Work task: Could you restate the whole listing below word for word, minus the pictures?

Entries shown:
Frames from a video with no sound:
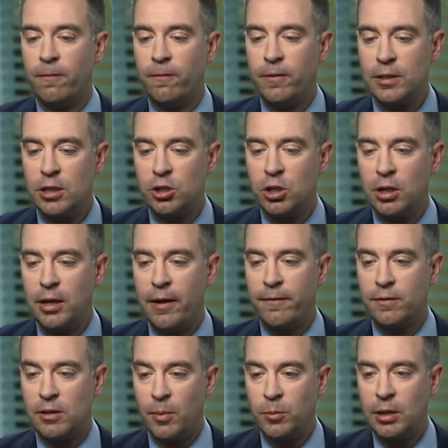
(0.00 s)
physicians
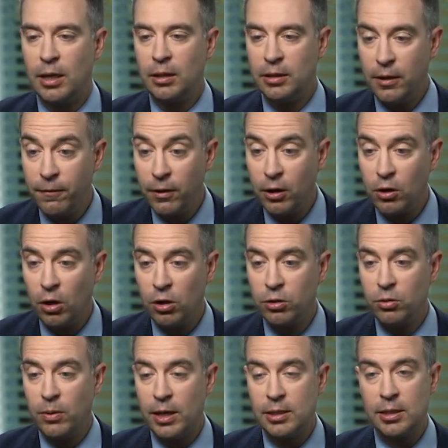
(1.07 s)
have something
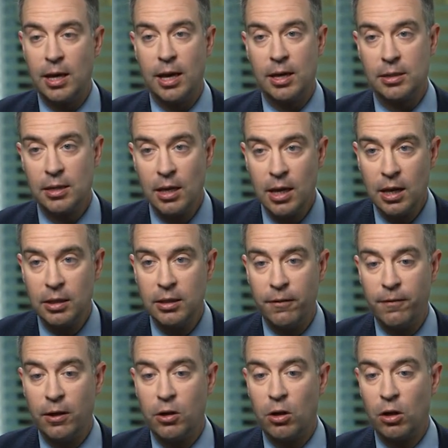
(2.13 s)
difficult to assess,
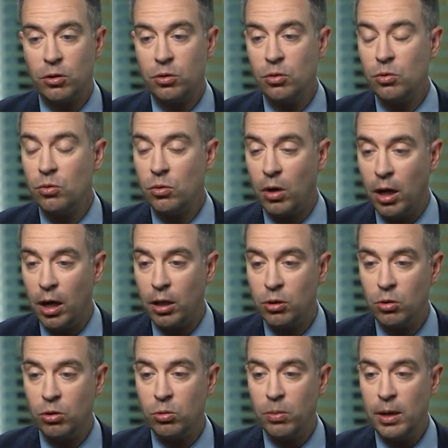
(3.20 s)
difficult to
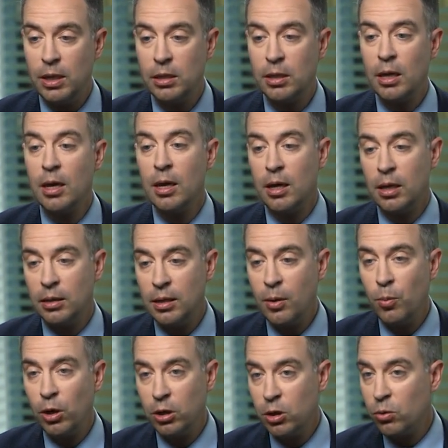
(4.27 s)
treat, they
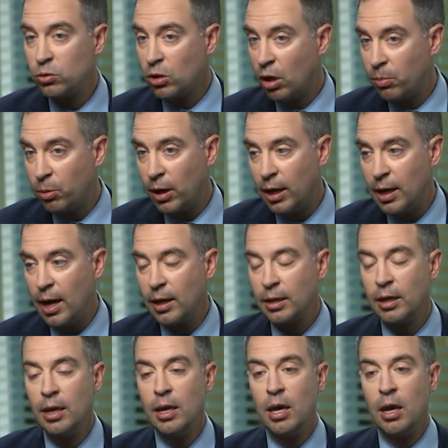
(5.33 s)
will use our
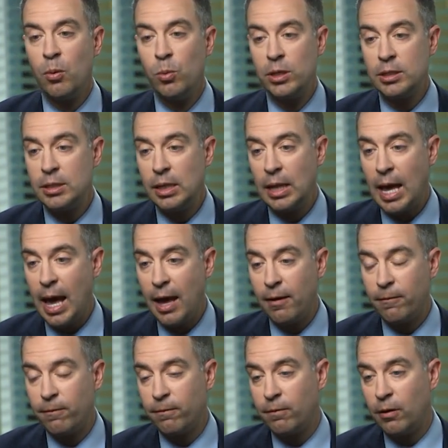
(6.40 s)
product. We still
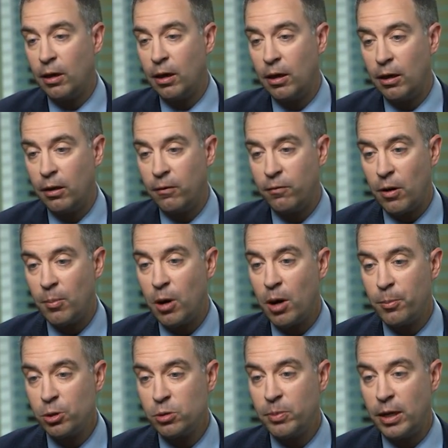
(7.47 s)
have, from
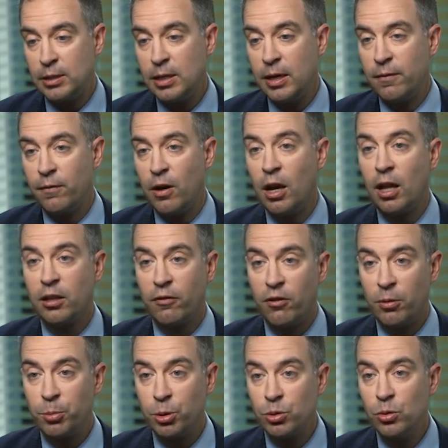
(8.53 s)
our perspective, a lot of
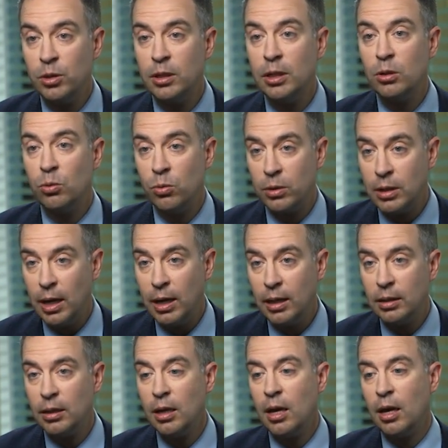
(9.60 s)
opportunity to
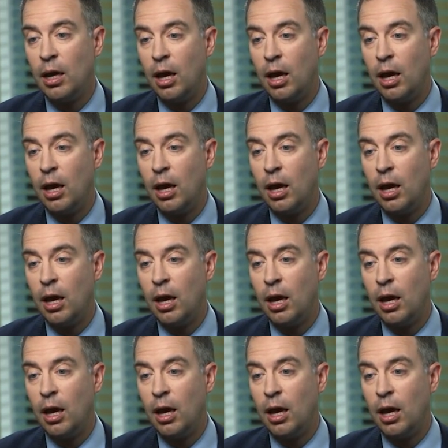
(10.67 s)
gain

Solution to the problem:
Frames from a video with no sound:
(0.00 s)
physicians
(1.07 s)
have something
(2.13 s)
difficult to assess,
(3.20 s)
difficult to
(4.27 s)
treat, they
(5.33 s)
will use our
(6.40 s)
product. We still
(7.47 s)
have, from
(8.53 s)
our perspective, a lot of
(9.60 s)
opportunity to
(10.67 s)
gain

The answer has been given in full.